Да что вы в нем все нашли, чтобы так убиваться!
Я его в бане видел… Ну так, ничего уж настолько выдающегося.
На Элечку горько смотреть. Сгорбилась, поправляя тонкую кофту, голову опустила. В принципе, понятно, почему горюет – перед звездой – Цветочком у неё без шансов.
А у меня?!
Бью от всей души по струнам, подводя к концу песню. Горло уже дерет – так ору. В это время на место рядом со мной, которое освободила Алиска, присаживается какая-то знакомая блондинка. Щурюсь, мучительно вспоминая, тем более, что она улыбается в ответ так, будто я у нас как минимум пару раз было и такое я уж точно не мог забыть.
- Аня…Куницына, - наконец, помогает, так и держа на лице приклеенную многозначительную улыбку.
А-а-а…точно, да. Киваю, что вспомнил, и отворачиваюсь, допевая последний припев.
Последний аккорд. Всё!
- Так, кто ещё хочет? – пытаюсь передать гитару дальше по кругу.
- А ты больше петь не будешь? – воркует тут же эта Аня мне в ухо и будто случайно кладет ладошку на моё бедро, поближе к влажным шортам, - Мне так понравилось. У тебя классный голос. Такой…м…
Запинается.
- Какой? – поворачиваюсь к ней, всё-таки избавившись от инструмента.
Не отвечает. Вместо этого мило краснеет, кусая губку. Глаза похотливо и одновременно смущенно горят тем самым блеском, который можно перевести как «я вообще не такая, но тебе не придется долго уговаривать».
Кошусь на её пальчики, так и лежащие на моём бедре, проезжаюсь глазами по симпатичному летнему платью, ладной фигуре, неплохой двоечке, полным, будто чуть накаченным губам, снова смотрю в манящие голубые глаза и…

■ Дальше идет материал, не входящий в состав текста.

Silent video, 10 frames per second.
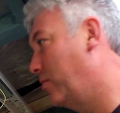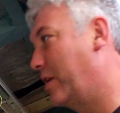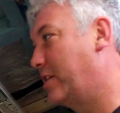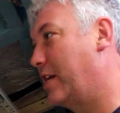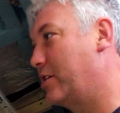
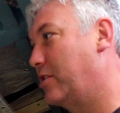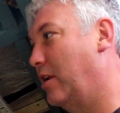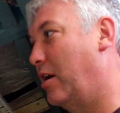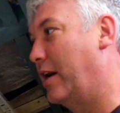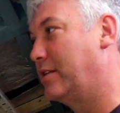reattach
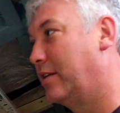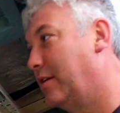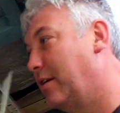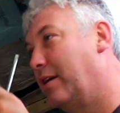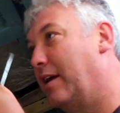the light,
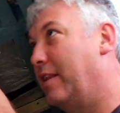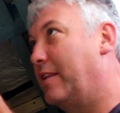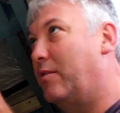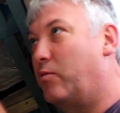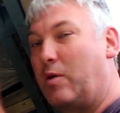
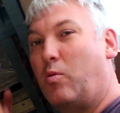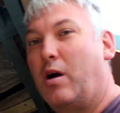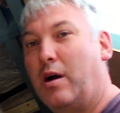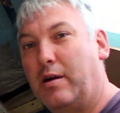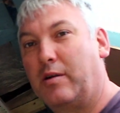and then
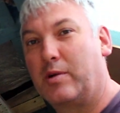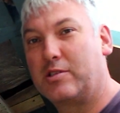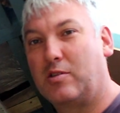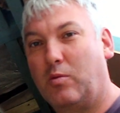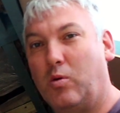rewire it
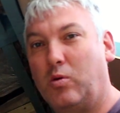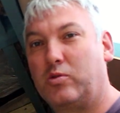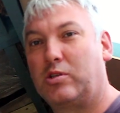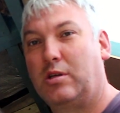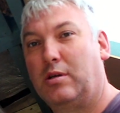once the
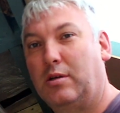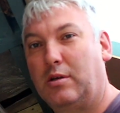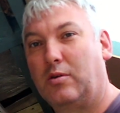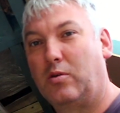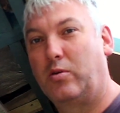wall's
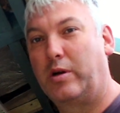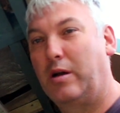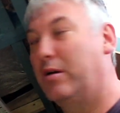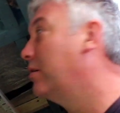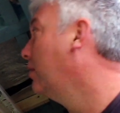
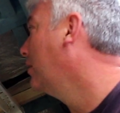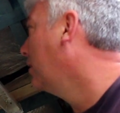already on.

Я наверно действительно отравлен, но думать сейчас могу только об одном – что где-то там, в темноте, Алиска точно так же смотрит на Яныча, и я не знаю, каким импотентом надо быть, чтобы на это не среагировать.
- Извини, Ань, дела, - убираю её руку и встаю с бревна.
Часы на телефоне показывают две минуты двенадцатого, а значит уже как две минуты Алиска обязана, усевшись сверху, гладить мою голую спину, а не виснуть на Наумове. И я намерен ей лично об этом сказать. Осталось только найти.